| name | trino-to-hive-migration |
| description | Convert Trino queries to Hive when memory errors occur. Covers syntax differences (td_time_string→TD_TIME_FORMAT, REGEXP_LIKE→RLIKE, ARRAY_AGG→COLLECT_LIST) and engine selection. |
Trino to Hive Migration
When to Migrate
Use Hive when Trino fails with:
Query exceeded per-node memory limitQuery exceeded distributed memory limit- Processing > 1 month of data, complex multi-way JOINs, high cardinality GROUP BY
Syntax Conversion
| Trino | Hive |
|---|---|
td_time_string(time, 'd!', 'JST') |
TD_TIME_FORMAT(time, 'yyyy-MM-dd', 'JST') |
approx_distinct(col) |
approx_distinct(col) (Hivemall - compatible!) |
approx_percentile(col, 0.95) |
percentile(col, 0.95) |
array_agg(col) |
collect_list(col) |
string_agg(col, ',') |
concat_ws(',', collect_list(col)) |
regexp_like(col, 'pattern') |
col rlike 'pattern' |
| Automatic small table join | /*+ MAPJOIN(t) */ |
Example Migration
Trino (fails with memory error):
select
td_time_string(time, 'd!', 'JST') as date,
approx_distinct(session_id) as sessions
from events
where td_time_range(time, '2024-01-01', '2024-12-31')
group by td_time_string(time, 'd!', 'JST')
Hive (works):
select
TD_TIME_FORMAT(time, 'yyyy-MM-dd', 'JST') as date,
approx_distinct(session_id) as sessions
from events
where td_time_range(time, '2024-01-01', '2024-12-31', 'JST')
group by TD_TIME_FORMAT(time, 'yyyy-MM-dd', 'JST')
Engine Selection
In Digdag:
+query_trino:
td>: queries/analysis.sql
engine: presto
+query_hive:
td>: queries/analysis.sql
engine: hive
In TD Toolbelt:
td query -d database_name -T presto "SELECT ..."

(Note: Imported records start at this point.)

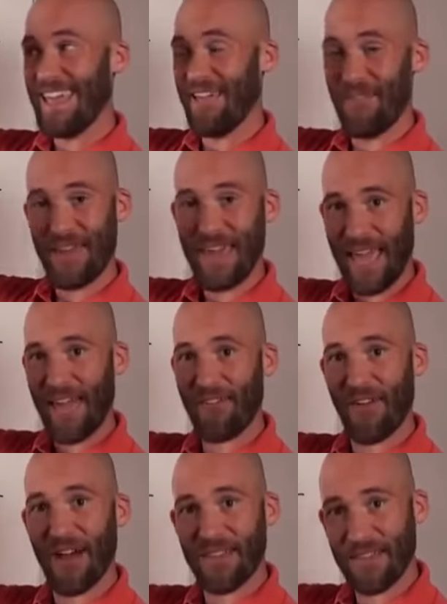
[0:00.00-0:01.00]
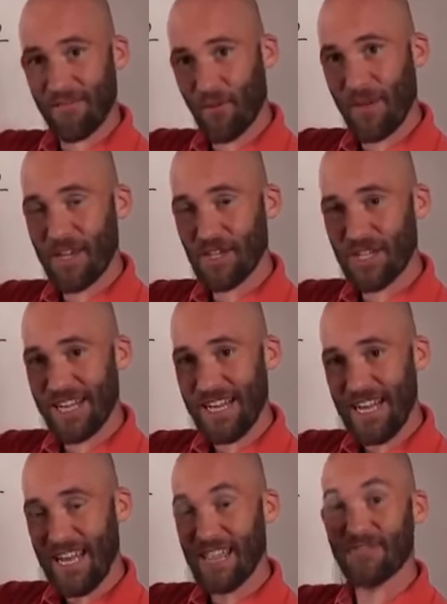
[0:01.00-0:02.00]
If it can't find the information
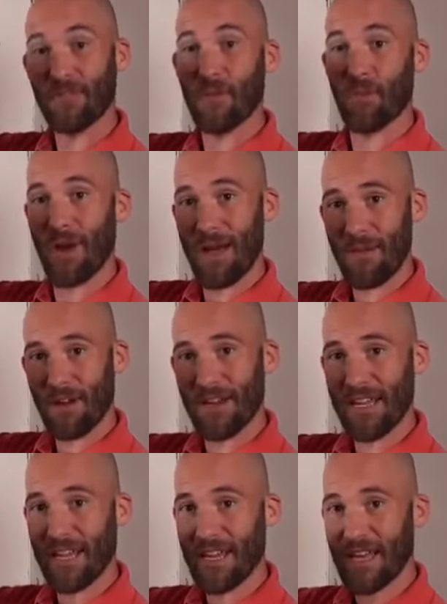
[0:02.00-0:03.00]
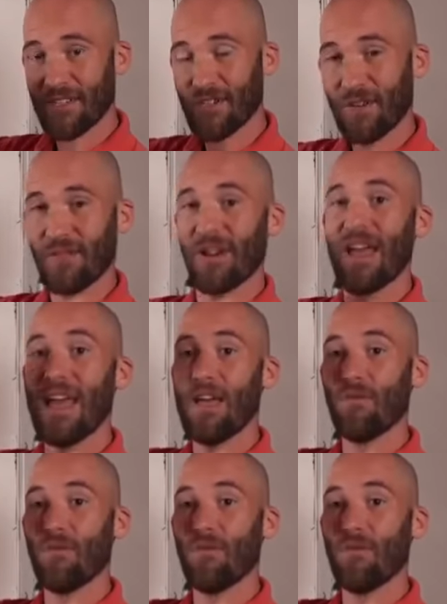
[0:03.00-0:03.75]
it needs from the primary DNS server,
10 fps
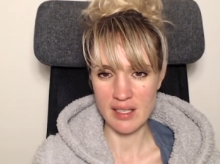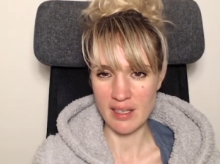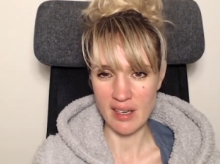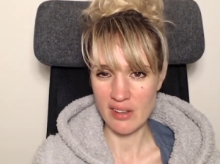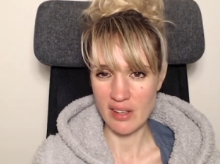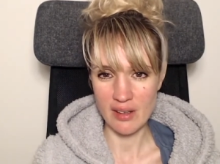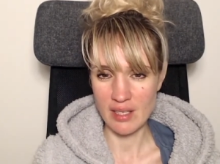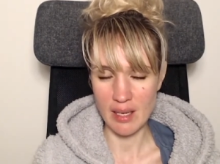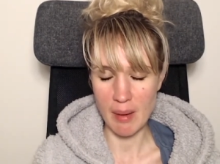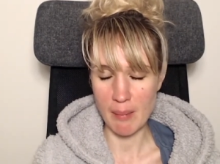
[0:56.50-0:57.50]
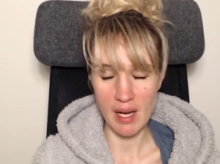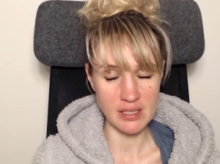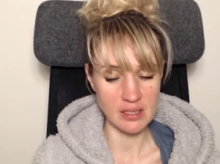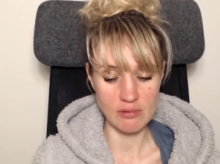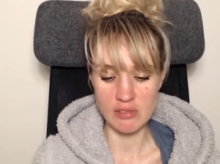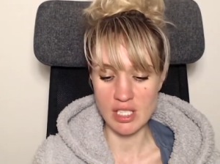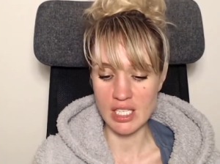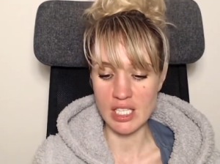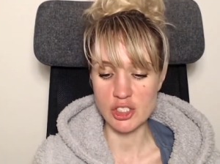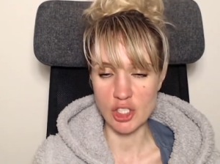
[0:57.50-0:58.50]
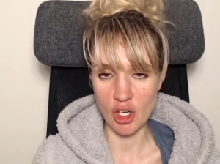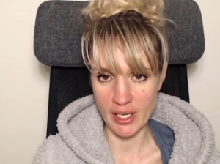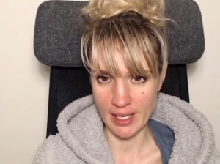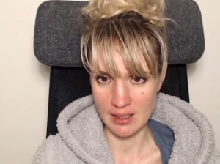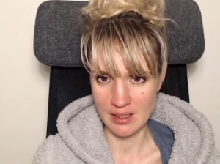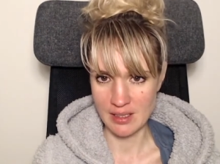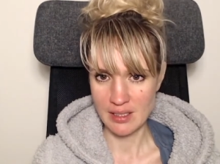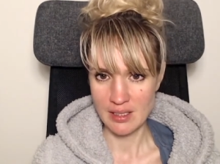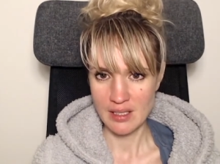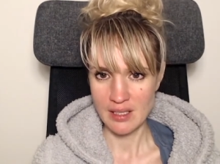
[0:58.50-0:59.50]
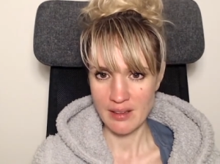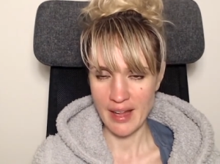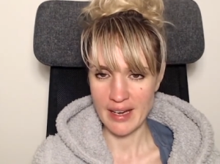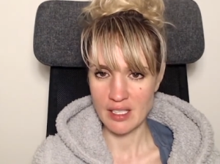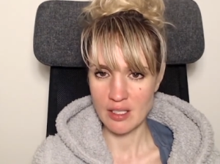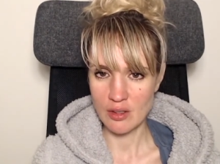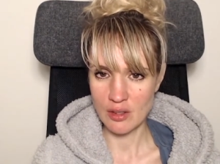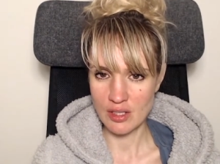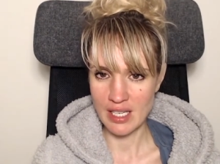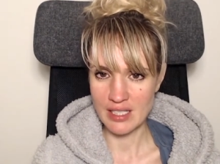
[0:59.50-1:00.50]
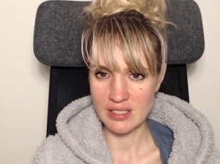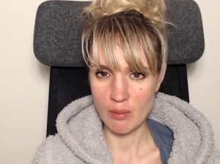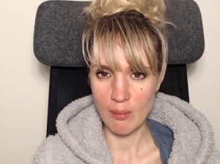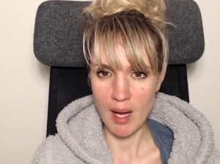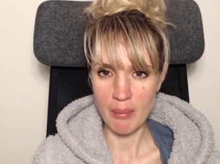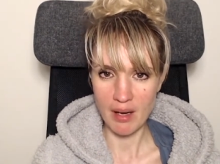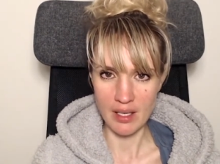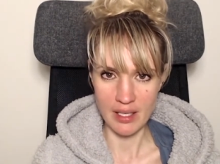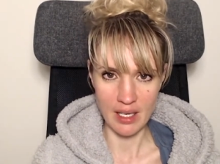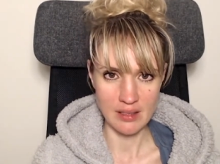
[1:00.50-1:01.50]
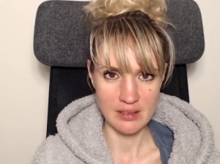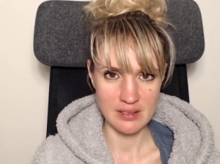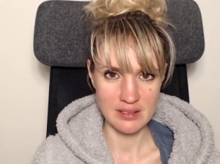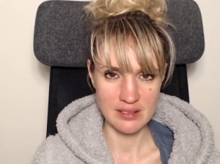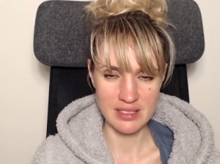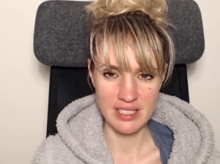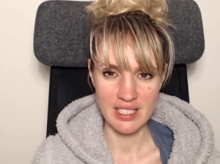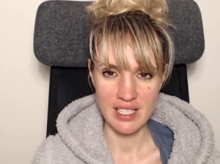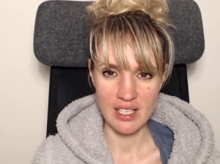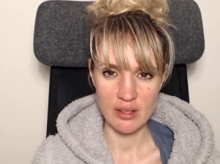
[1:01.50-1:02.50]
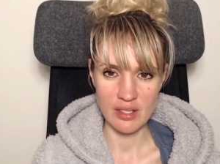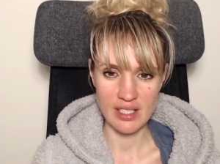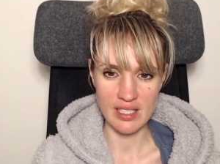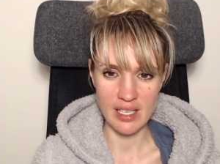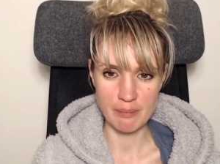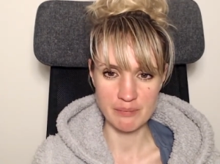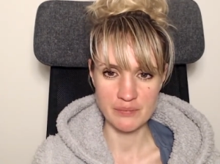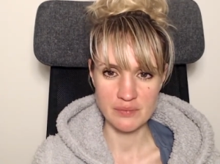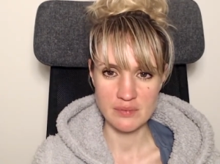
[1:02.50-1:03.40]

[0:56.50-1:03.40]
I don't know though, like my mind's really shocking. Thank goodness for my partner, who can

td query -d database_name -T hive "SELECT ..."
Performance Tips for Hive
-- MAPJOIN hint for small tables
select /*+ MAPJOIN(small_table) */ *
from large_table l
join small_table s on l.id = s.id
-- Process in chunks for very large datasets
where td_interval(time, '-1d', 'JST') -- Daily instead of yearly
Typical Timeline
- Trino: Fails after 5 min with memory error
- Hive: Completes in 20-30 min successfully